B. Application to Proceed In Forma Pauperis
The RR also denied Plaintiff's application to proceed in forma pauperis. Because the Court has determined that Plaintiff may prosecute his claims, and because Plaintiff is currently in custody, the Court must determine whether Plaintiff meets the requirements of the Prison Litigation Reform Act ("PLRA"), 28 U.S.C. § 1915(b).
According to this statute, prisoners who are granted IFP status are not excused from paying the appellate court filing fee. Instead, a prisoner who is granted IFP status is merely granted permission to pay the filing fee in installments, rather than paying the entire amount in advance. Ashley v. Dilworth, 147 F.3d 715, 716 (8th Cir. 1998). Section 1915(b)(1) requires prisoner IFP applicants to pay an initial partial filing fee at the outset, and § 1915(b)(2) requires that the remaining balance be paid in installments through regular deductions from the prisoner's trust account. The Court notes that Plaintiff has already paid an initial partial filing fee of $25 in this matter. Because Plaintiff has paid the initial partial filing fee, the Court directs that the remaining balance of $125.00 be paid in later installments. Prison officials should deduct funds from Plaintiff's trust account and submit such funds to the Clerk of this Court as provided by § 1915(b)(2).
C. Motion for Appointment of Counsel
Plaintiff has also filed a "Motion for the Assistance of Counsel" in this matter. (Clerk Doc. No. 8.) 28 U.S.C. § 1915(e) provides that a "court may request an attorney to represent any person unable to afford counsel." However, civil litigants (even indigent ones) do not have any constitutional or statutory right to counsel; rather, the appointment of counsel in civil cases is a matter committed to the discretion of the trial court. Mosby v. Mabry, 697 F.2d 213, 214 (8th Cir. 1982). Among the factors the court will consider in determining whether to appoint counsel are the factual complexity of the case, the ability of the plaintiff to present his claims, the complexity of the legal issues and whether both the plaintiff and the court would benefit from representation by counsel for both parties. Johnson v. Williams, 788 F.2d 1319, 1322-23 (8th Cir. 1986).

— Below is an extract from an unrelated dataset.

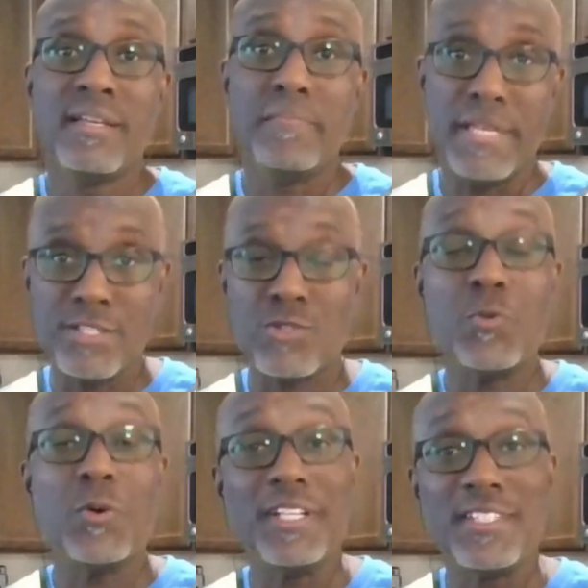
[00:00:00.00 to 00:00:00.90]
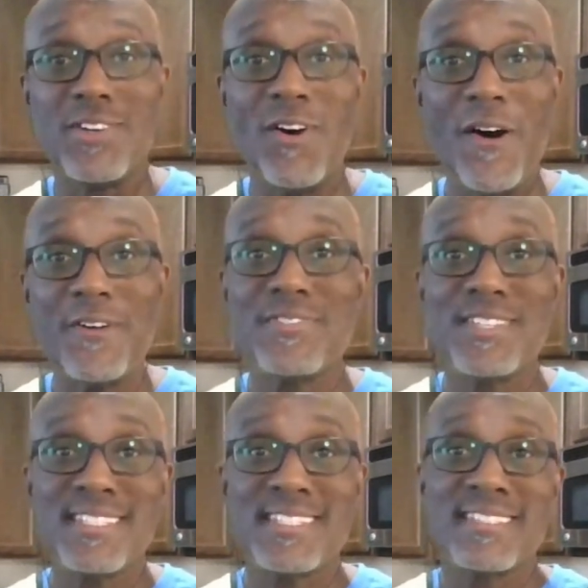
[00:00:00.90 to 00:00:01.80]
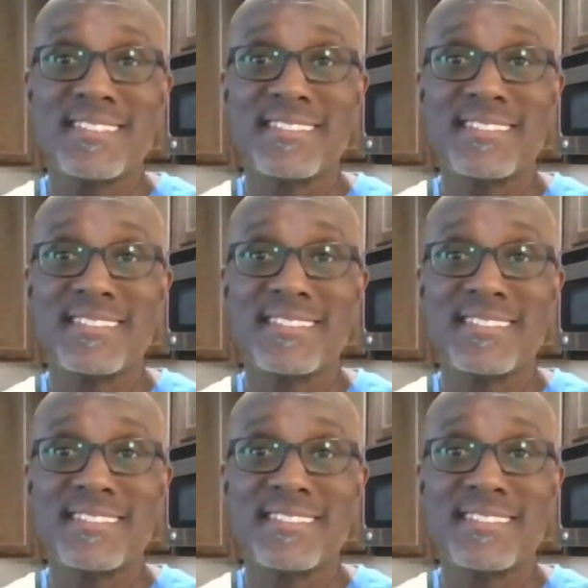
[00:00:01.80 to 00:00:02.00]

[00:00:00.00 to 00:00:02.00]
being sworn into office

The Court finds that neither the facts nor the legal issues raised in this case are so complex as to warrant appointment of counsel. As of now, it appears to this Court that Plaintiff has the threshold ability to articulate his claims and to argue his positions and is therefore capable of self-representation. Moreover, the Court concludes that appointment of counsel would not substantially benefit the Court or Plaintiff. Plaintiff's motion for appointment of counsel is denied without prejudice.
CONCLUSION
Accordingly, based on all of the files, records, and proceedings herein, IT IS HEREBY ORDERED that:
1. Plaintiff's Application to Proceed Without Prepayment of Fees (Clerk Doc. No. 2) is GRANTED;
2. Plaintiff is required to pay the unpaid balance of the Court filing fee, namely $125.00, in accordance with 28 U.S.C. § 1915(b)(2);
3. Plaintiff's Complaint (Clerk Doc. No. 1) is DISMISSED WITH PREJUDICE as to Defendants John Ashcroft and Robert Mueller, but Plaintiff may prosecute his § 1983 claim against the remaining Defendants; and
4. Plaintiff's "Motion for the Assistance of Counsel" (Clerk Doc. No. 8) is DENIED WITHOUT PREJUDICE.